Adams Real Time Applications: Hardware in the Loop Testing for Controls Development

Adams Real Time Applications: Hardware in the Loop Testing for Controls Development
26
Mar

We continue our Real Time blog series with a focus on Applications of Adams Real Time. The previous blogs in this series can be found here (Blog1, Blog2).

Modern engineering systems are becoming increasingly complex and multidisciplinary. Consider the automotive industry, for example, a domain that has traditionally been mechanical engineering focused. Trends related to autonomy, electrification, and connectivity have necessitated the inclusion of more electronics and software, thus fundamentally transforming the industry. This transformation imposes a fundamental challenge when it comes to verifying and validating vehicle design. Electronic Control Units (ECU’s) that control, regulate and alter an automotive subsystem using embedded software have a myriad of inputs and outputs, which makes testing for standard and atypical driving scenarios a challenge. Furthermore, testing these subsystems on a fully assembled prototype is expensive and runs the risk of propagating issues far into the development cycle.

Can engineers ensure reliable, timely, and cost-effective testing practices for controls development?

Hardware in the loop (HIL) testing technique provides a solution by connecting the real signals from an ECU with a virtual model of the system under test. HIL makes testing less dependent on prototype availability. Engineers can then test their systems as early and as often as possible, exposing potential issues upfront in the development cycle.

Since the goal is to test the ECU under realistic virtual stimuli, the model of the system needs to respond in real-time. Adams Real Time brings the time-tested benefits of Adams to applications, where a real-time model is required.

As shown in the schematic, a real time Adams model emulates the actual vehicle or vehicle subsystem and interacts with the real I/O from the ECU. The model resides on a real time platform that contains high performance processor technology and raid I/O capabilities. A more detailed representation of a HIL environment with an integrated Adams Ream Time model is shown below.

Processor boards run the Adams model in Real Time and simulate the vehicle states. The real time model is connected to the ECU via I/O interfaces and signal conditioning systems on the HIL platform. The model provides real sensor loads to the ECU, and the ECU, in turn, offers real actuator loads to the model through the I/O interfaces.

HIL provides a scale able and repeatable process for ECU testing and controls development.
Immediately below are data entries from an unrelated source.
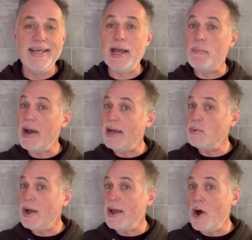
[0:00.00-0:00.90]
now, by
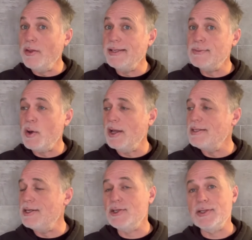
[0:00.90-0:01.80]
the way, all these
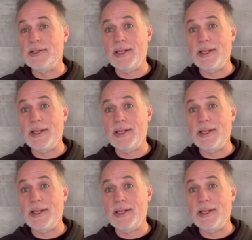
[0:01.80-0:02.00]
politicians,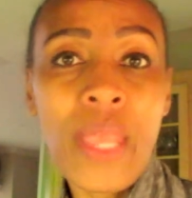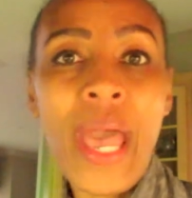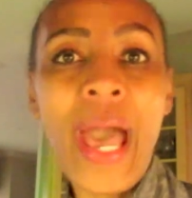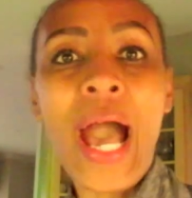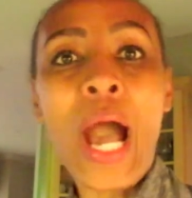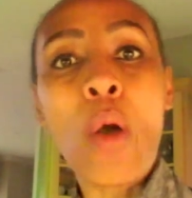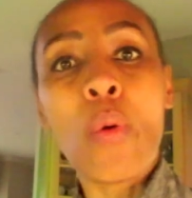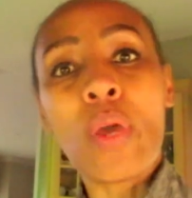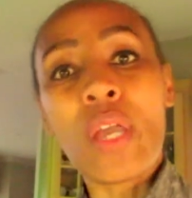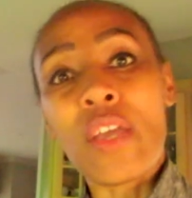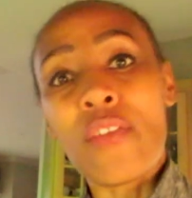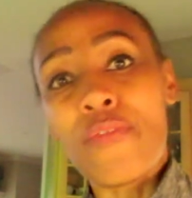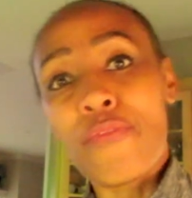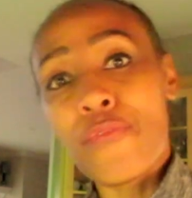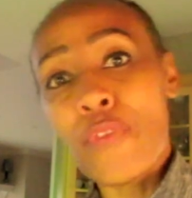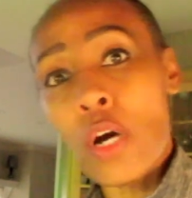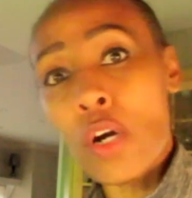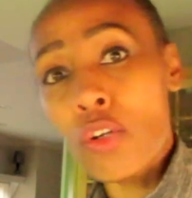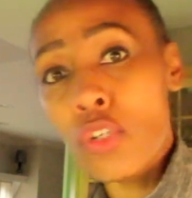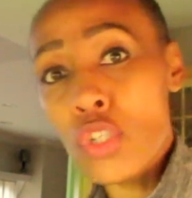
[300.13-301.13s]
how it
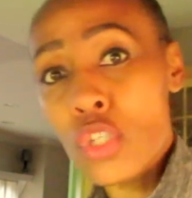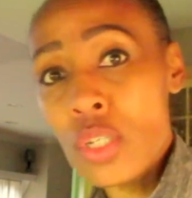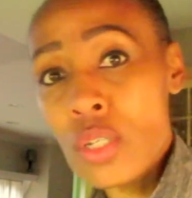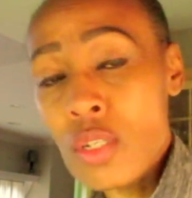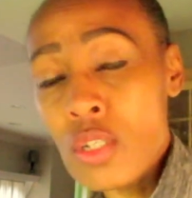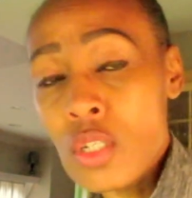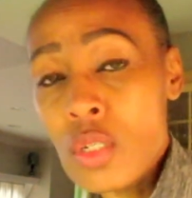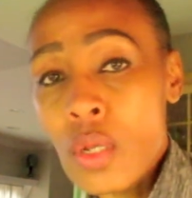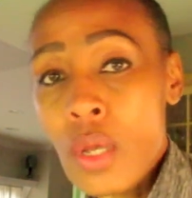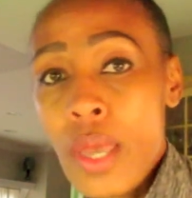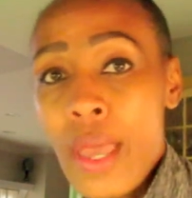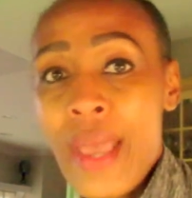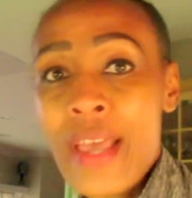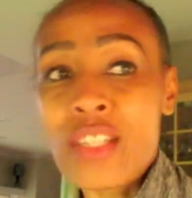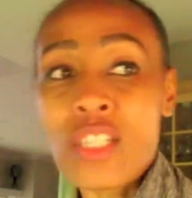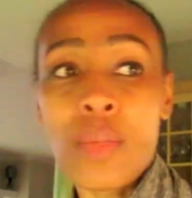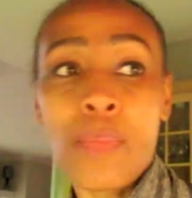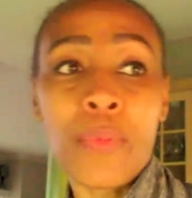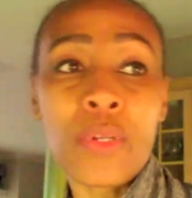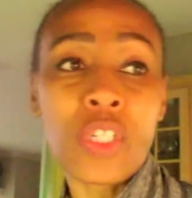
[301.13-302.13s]
functions
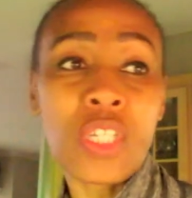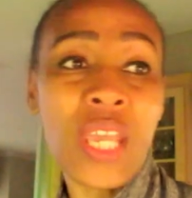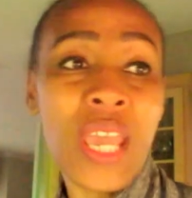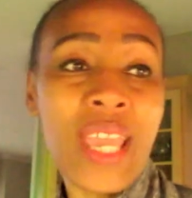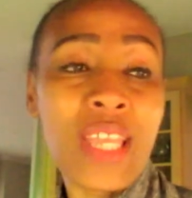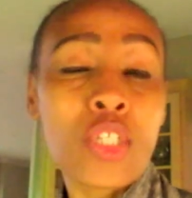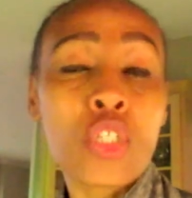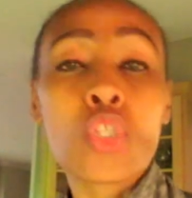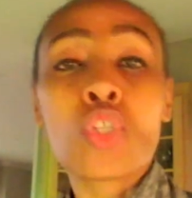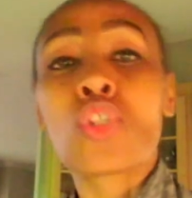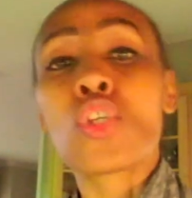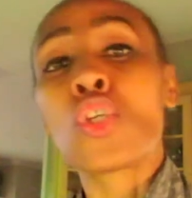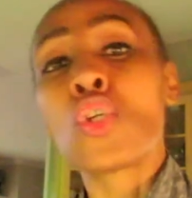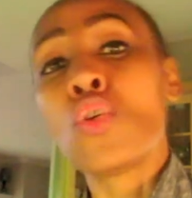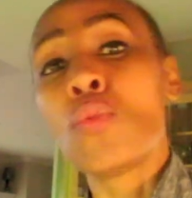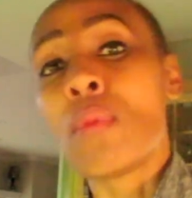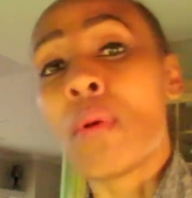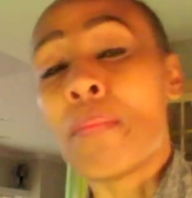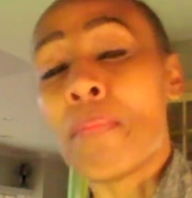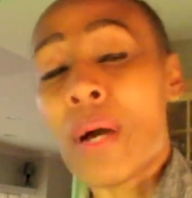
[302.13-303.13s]
as it pertains to the
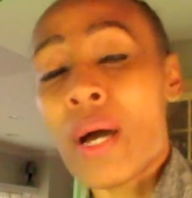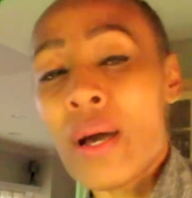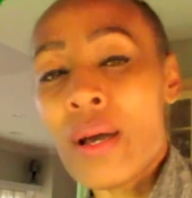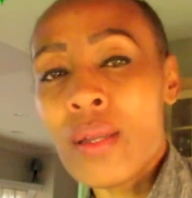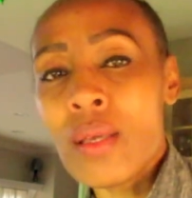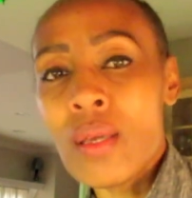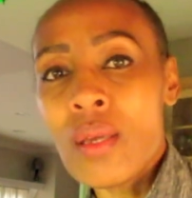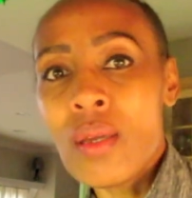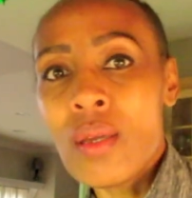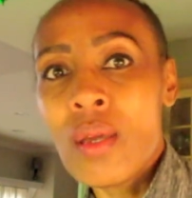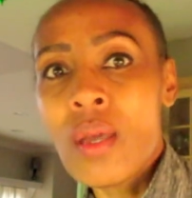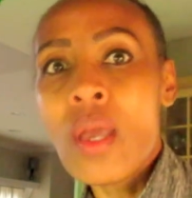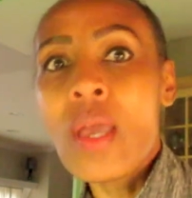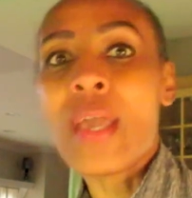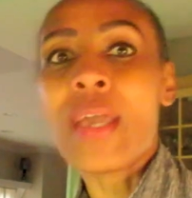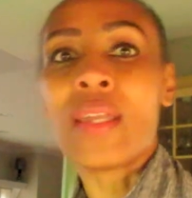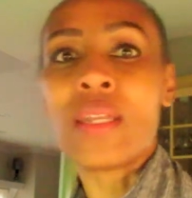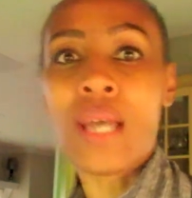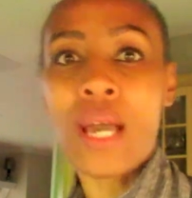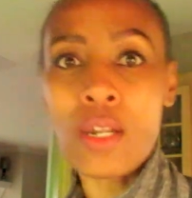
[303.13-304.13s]
human body.
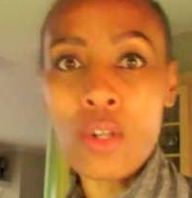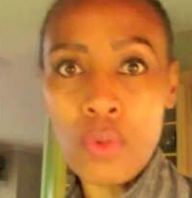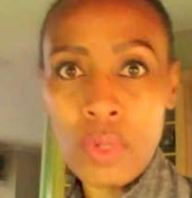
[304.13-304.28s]
And notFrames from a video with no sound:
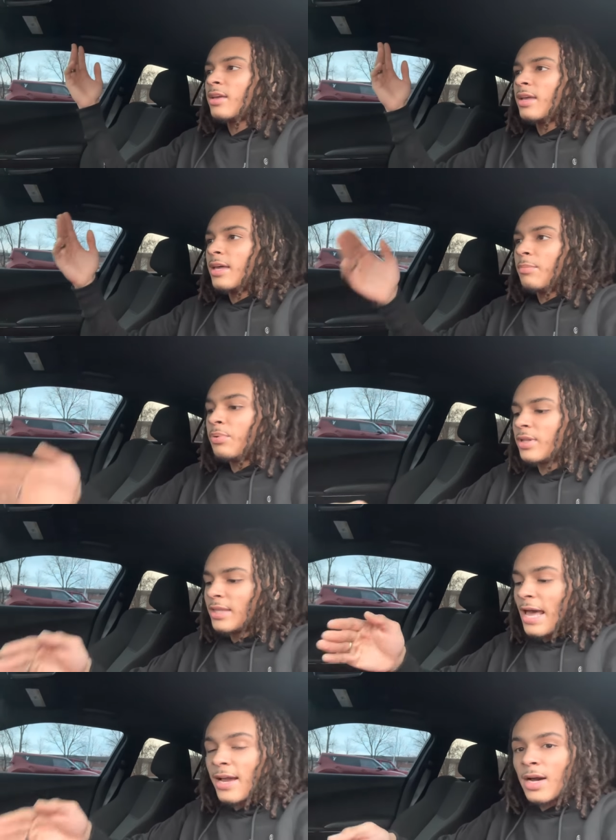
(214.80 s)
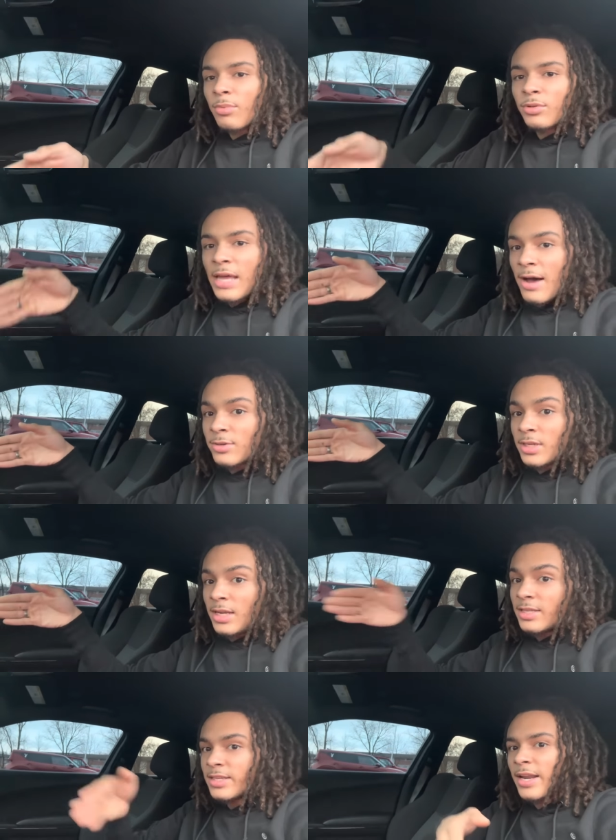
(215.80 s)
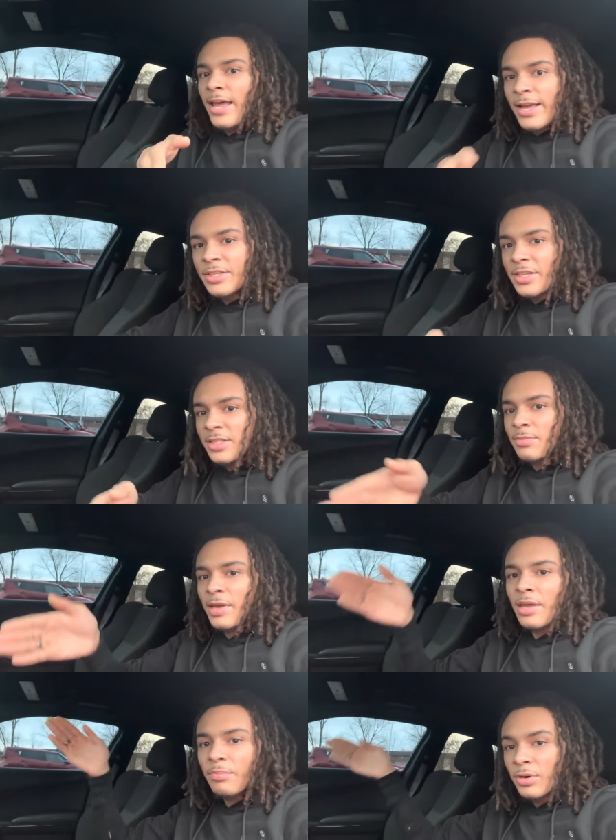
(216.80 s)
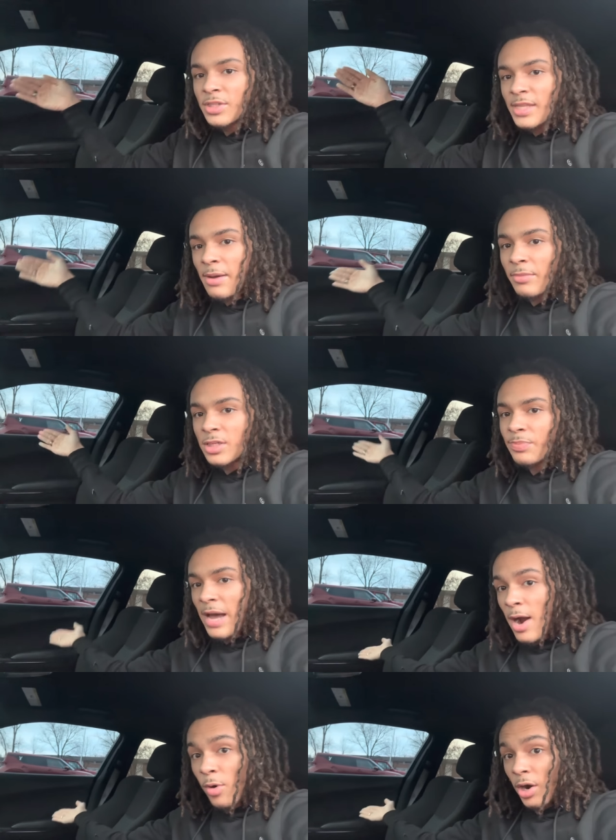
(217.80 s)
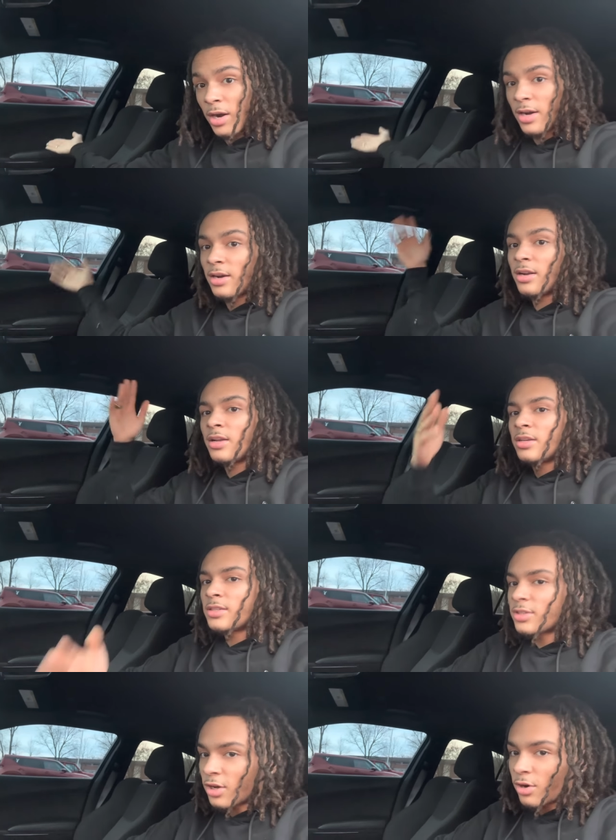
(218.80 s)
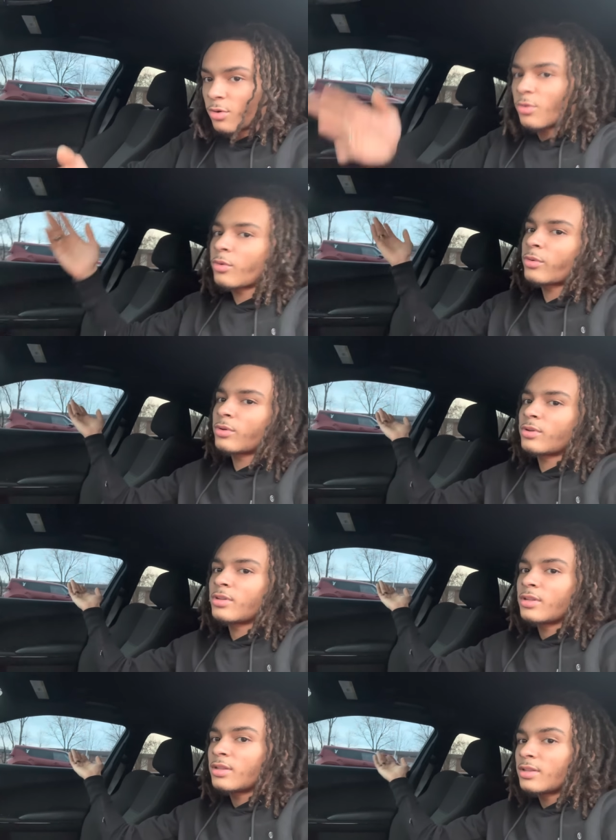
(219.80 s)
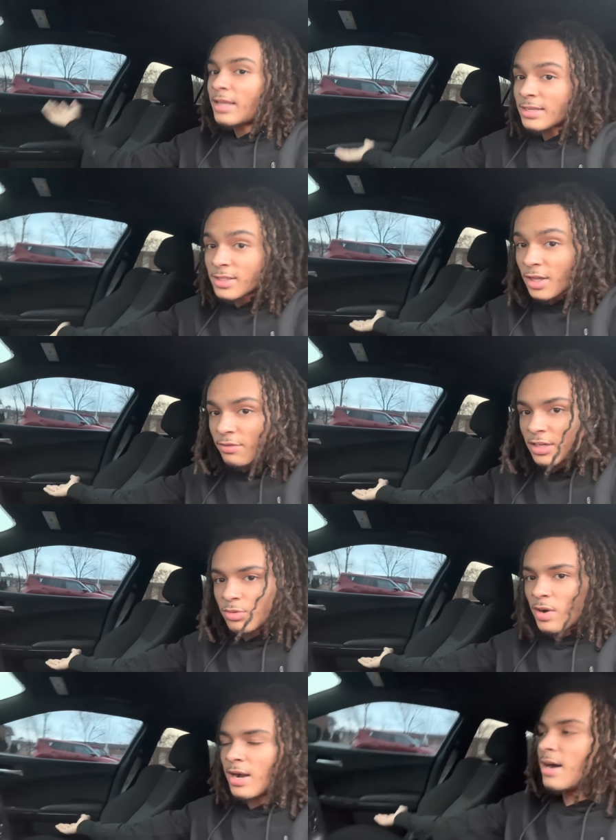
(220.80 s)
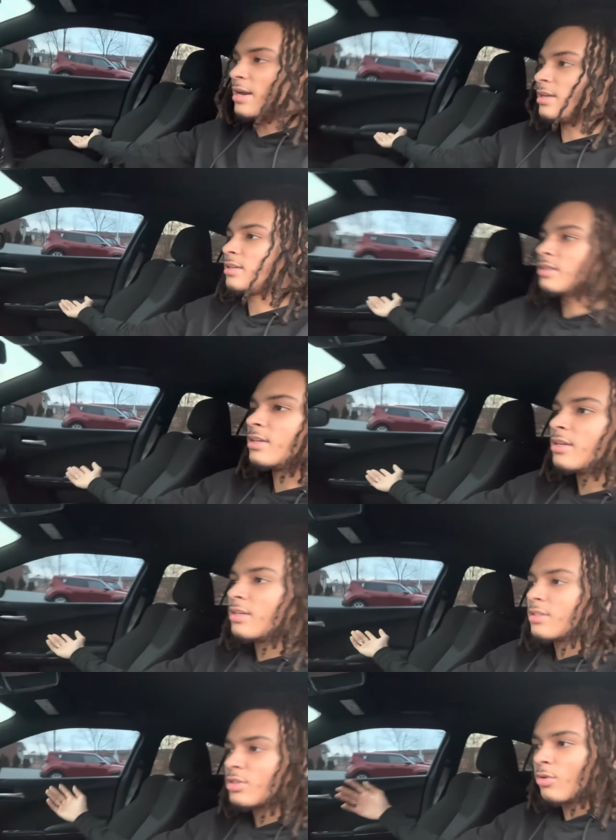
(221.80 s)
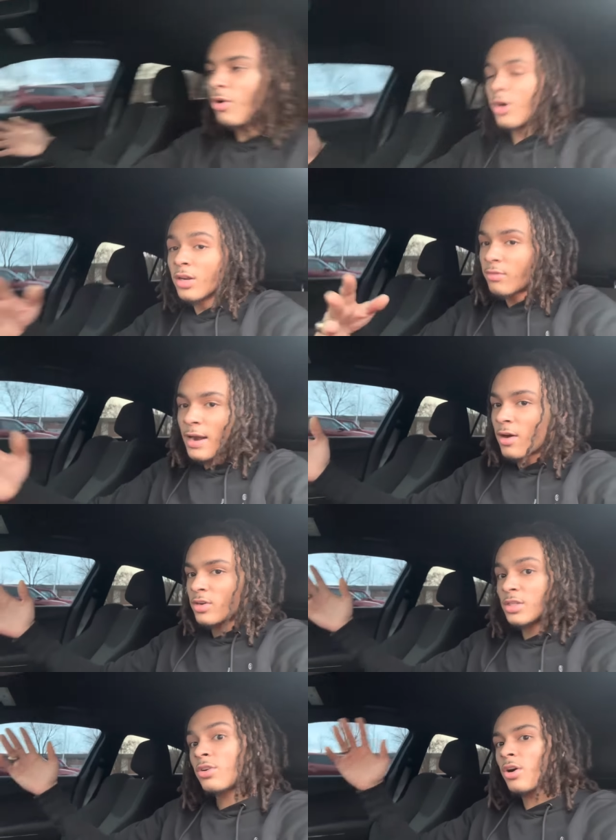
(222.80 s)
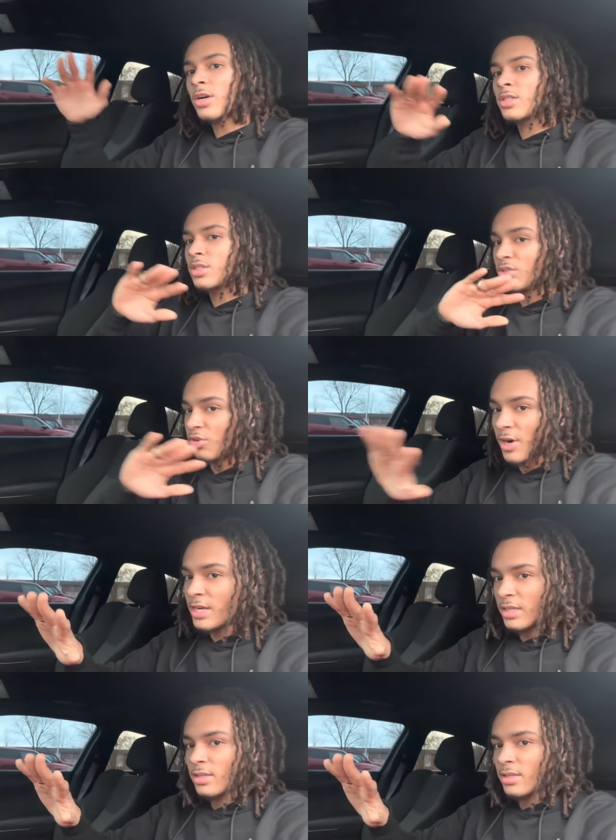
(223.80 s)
and put that couple thousand into the engine to make it push that much power. So that's another reason why I got it. So all around, this car is just great.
Since a virtual vehicle dynamics model is in the loop, engineers can test beyond the range of certain ECU parameters and safely investigate off-normal cases. Similarly, extreme events associated with failure can be investigated. For example, signal faults, e.g., open/shorted conditions, could be intentionally introduced between the model and the ECU to test for acceptable responses for these fault conditions.

How can Adams Real Time aid controls development?

The suggested usage of MBD modeling approaches, such as Adams, to simulate vehicle states in HIL is not novel. However, real-time compliant vehicle dynamics models for HIL integration have traditionally involved a low number of Degrees of Freedom (DOF), around 20. Such models are typically used to characterize the behavior of the vehicle via lookup tables. While these Reduced Order Models (ROMs) are a valid approach, with Adams Real Time compromising on the number of DOF’s is no longer a requirement. Readily available high-performance computing and advances in engineering simulation techniques have now made predictive higher fidelity real-time simulations possible, providing more valuable insights for controls development.

MSC Software has designed Adams Real Time to preserve the topology and parametrics of the MBD-modelled system in real-time applications. This makes it possible to maintain elements such as hardpoints, joints, springs, dampers, and bushings and make changes to the modeled vehicle configuration without the need to calibrate a new ROM for every change. As such, the model can capture higher frequency characteristics in the system responses and replicate real-world ECU testing scenarios. Since the Adams model is parametric, the ECU can be tested against different virtual vehicle configurations rapidly. More robustness, enhanced efficiencies!

Adams is synonymous with vehicle systems optimization and is the prevailing modeling standard during the vehicle design phase. Adams Real Time now provides you the opportunity to use your existing vehicle modeling assets during the vehicle testing and calibration phases. Adopting a single modeling approach for both real-time and non-real time applications consolidates toolchains, provides consistency and eliminates error-prone model translations between different tools. This approach also makes it possible to validate control systems very efficiently and has the potential to remove weeks from a typical vehicle development program.

In upcoming blogs, we will expand on these Adams Real Time differentiators and benefits through actual vehicle applications such as stability control and anti-lock braking systems.